**Work task**
The whole listing needs retyping exactly; keep the pictures out of it.

**Exercise data**
=== Begin Enclosure ===

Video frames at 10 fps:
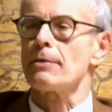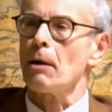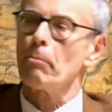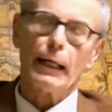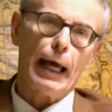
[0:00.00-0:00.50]
si
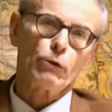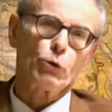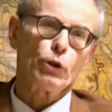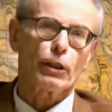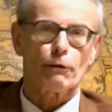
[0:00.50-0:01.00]
è
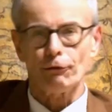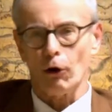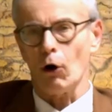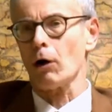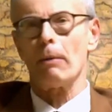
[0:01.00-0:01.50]
parlato di
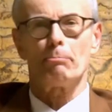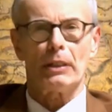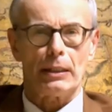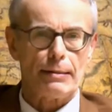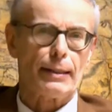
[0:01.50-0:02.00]
riforma
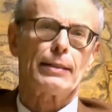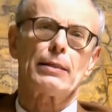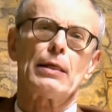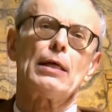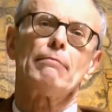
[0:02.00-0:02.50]

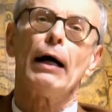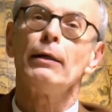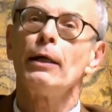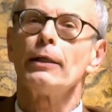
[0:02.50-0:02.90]
amministrativa,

=== End Enclosure ===

**Response area**
Video frames at 10 fps:
[0:00.00-0:00.50]
si
[0:00.50-0:01.00]
è
[0:01.00-0:01.50]
parlato di
[0:01.50-0:02.00]
riforma
[0:02.00-0:02.50]

[0:02.50-0:02.90]
amministrativa,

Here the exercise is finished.